County Commission opts for homeowner- friendly policy for home improvements
Marion County’s Building Safety Department will be more hands off for those who like to be hands on around the house.
The County Commission recently revised permitting rules to empower owners of single-family homes to hire contractors to handle small to moderate improvement projects without government oversight.
“It was huge,” Keith Poole, a general contractor in Ocala and board member of the Marion County Building Industry Association, said of the vote, which ended a yearlong discussion about permitting with local contractors.
“The County Commission did a good thing.”
Commissioners decreed that homeowners can hire licensed contractors to complete up to $5,000 worth of projects in a year without obtaining a permit beforehand or an inspection once the work is done.
A caveat applies if a single project costs $2,500 or more. In such cases, homeowners may seek an exemption from permitting by filing an affidavit with the county.
In either case, though, the new local law does away with permitting or inspection requirements so long as homeowners hire licensed contractors, and the work meets the standards of the state building code.
Additionally, do-it-yourselfers are excused from obtaining a permit and have no dollar cap on the amount of work they may do. But, like those who hire contractors, they are required to request the permit waiver if the job exceeds $2,500, and they must declare they will do the work themselves.
State Rep. Stan McClain, who doubles as the builders’ association’s executive director, called the commission’s decision a win for homeowners. It will make smaller projects flow more efficiently and in less time, he said.
But, he added, contractors will also benefit by saving time usually spent pulling permits for small jobs, and the Building Safety Department’s personnel is freed up to focus on other tasks, McClain said.
Commissioners stood firm on requiring permits for several types of projects. Those include:
Installing residential in-ground or above-ground pools;
Demolishing or removing mobile homes;
Converting water heaters from natural gas or propane to electric, or vice versa;
Installing irrigation systems up to the back-flow device;
Performing residential electric work, including repairing outlets, switches, lights or fans up to 25 amps. Replacing an electric water heater with another electric water heater is exempt from this provision;
Installing low voltage wiring and security alarms
Replacing HVAC units of more than $2,500, including materials and labor;
Erecting a pre-fabricated shed larger than 160 square feet;
And any changes in structural beams
Homeowners do spend a significant amount of money dealing with the county on smaller projects now exempted by the ordinance.
At a recent County Commission workshop on next year’s budget, Building Safety Department Director Mike Savage said 44 percent of permitting revenues are derived from such projects.

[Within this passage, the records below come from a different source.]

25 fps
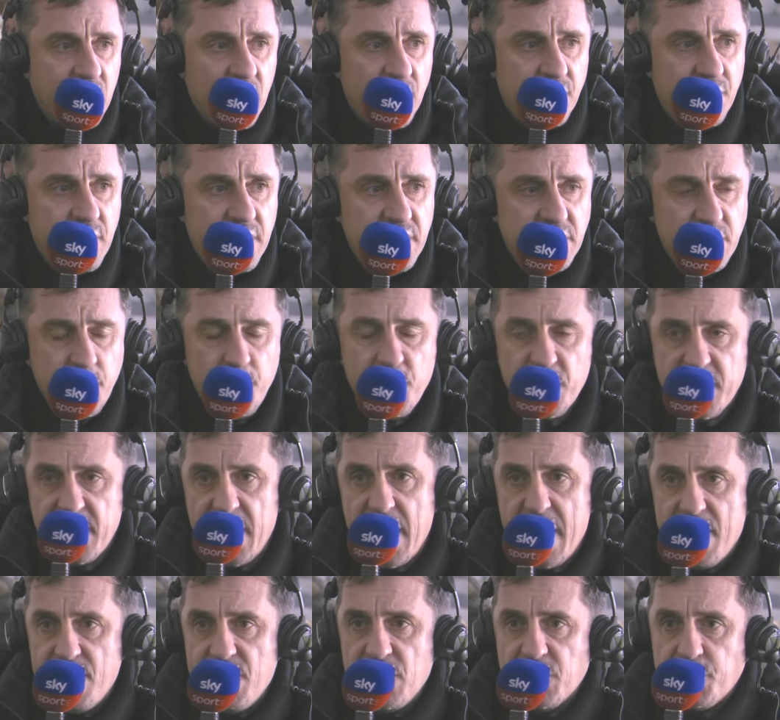And it's a
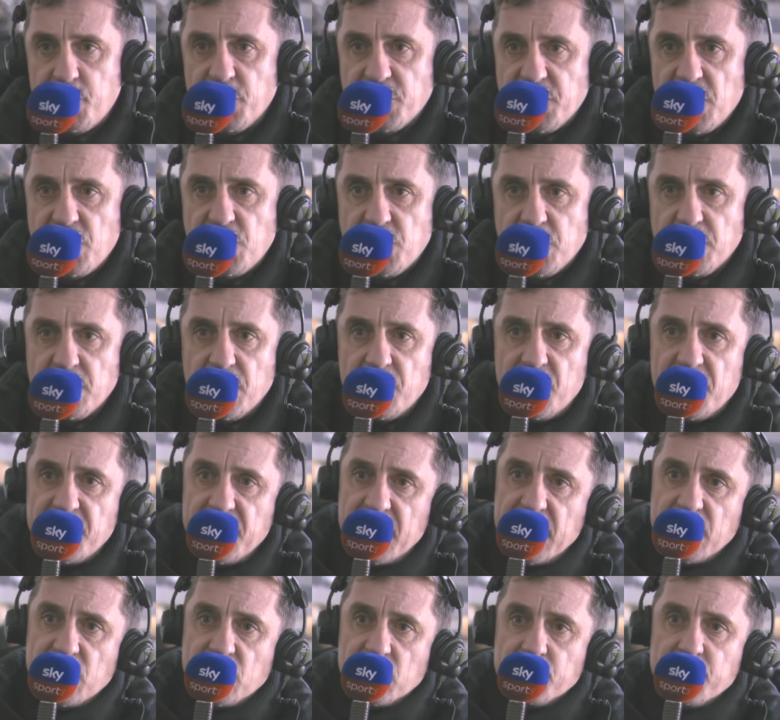precarious position, and they
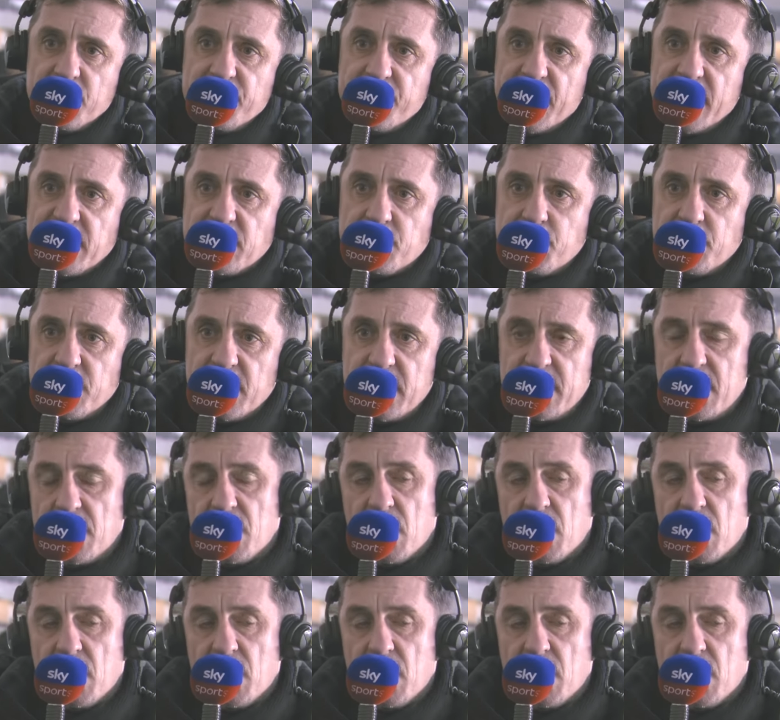need some investment in.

In 2019, the department reaped $6 million in permitting fees. Which means, that, based on Savage’s figure, the new ordinance, had it been in effect at the time, would have saved homeowners $2.7 million.
In an email, Savage said the 44 percent figure was based on an earlier version of the ordinance. But he acknowledged that fee revenues will decrease under the new law. Staffers are still analyzing its potential effects, he added.
Yet it seems the department can absorb that cost, at last in the short term.
At that workshop, Budget Director Michael Tomich noted the department had banked an “excessive” amount of revenue above its expenses – some $10.5 million as of June 30.
That was enough, Tomich said, to run the department for 2½ years.